What happens to orphaned communities when their host instance dies?
Do they get adopted by other instances? Are they still accessible from other instances? Can you still post on them from another instance?
Edit: From my understanding every instance that deals with a community has a cached copy. Will that copy disappear after a certain time, because it can't phone to home anymore?
Lemmy is instanced. if the host "dies" everthing else dies with it. even the accounts and everything. as far as i understand it. maybe there will be a few cached posts from that instance but im not sure about that.
This is going to make it impossible for any technical help communities to take root. The fact that the whole thing can just go poof completely turns me off from using something like that.
I understand what you're saying, but I feel more concerned with the stability of instances due to the fact that they're run by everyday people as something to do, they already have lives and jobs outside of this. Maybe it's a passion project they pour a lot into, but the possibility of it crashing down for various reasons is a lot higher than a larger centralized service run by companies whose soul purpose is to run that service.
If we don't want things run so as to squeeze every ounce of value out of users, then things can't be run by profit-seeking entities. They basically need to be run by altruistic people doing it for pro-social reasons, or we stay on the enshitification train.
If people are really invested in a community remaining a forever space on the internet, we just need to develop the features for migrating those communities to new instances, and then having that community shell out for their own host.
That is where stability will come from. Communities self-hosting.
Gyfycat has also been running for 8 years, Imgur for 14. I'm talking only about the longevity of a service running.

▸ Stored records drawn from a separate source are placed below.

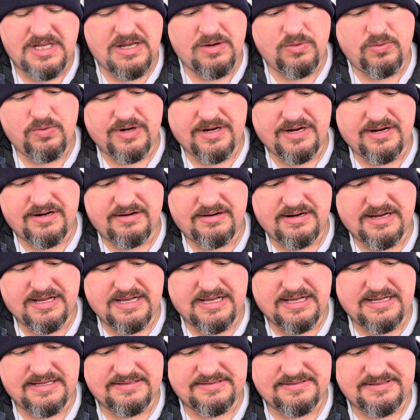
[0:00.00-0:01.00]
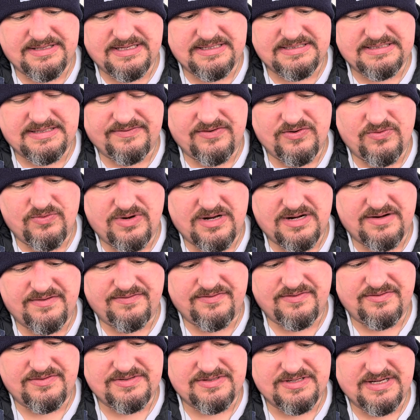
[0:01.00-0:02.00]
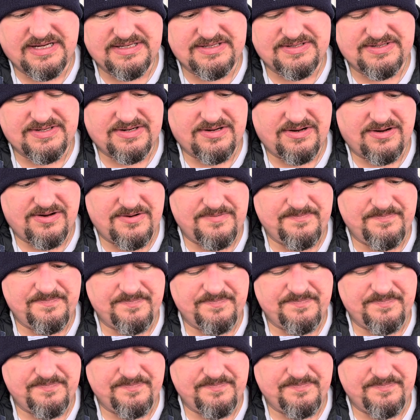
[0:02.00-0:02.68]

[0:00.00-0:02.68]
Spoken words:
Whereas this, if you want a full-size cigar,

I don't think people are expecting any instance to run for that amount of time, though its obviously too early to tell.
Clearly these large centralized services eventually decay away due to power hungry individuals within, but it takes some time.
I'm not sure if people are going to read this as I'm pro-centralized services, because I'm not, I'm just making statements.
I get the concern, but long term persistence is probably a rarity. The internet is still young. If anything a federated group of communities that are linked somehow will last far longer than a single server of even a large corporation. For the weeks that Lemmy et al have been growing, how to best develop communities that connect and last has been an ongoing question.
The internet as most people know it and as companies depend on it isn't that old.
The difference being discussed here is a single existence vs. potential for redundancy. The best way for something to outlive even the places it's stored is by repetition. That goes against both how we've grown things so far on the internet as well as the talk about competition among instances and the biggest one wins. It's far better for there to be many groups that share information in some way but are their own entities and aren't dependent on the rest.
From memory posts are partially archived by Google's cache, so if they're indexed correctly people should still be able to search for something and have it as a result? Unsure if that would work if the whole domain is actually gone though
Not quite. Other instances subscribed to remote instances are sent the information about new posts, comments etc and they store them locally on that instance. So, while there's not be new content (since the main instance is the controller for all incoming content and distributes it back out, it would break the connection for new stuff.
There are manual steps an instance admin could take, to take it over. Probably it would need some agreement as to who takes it on.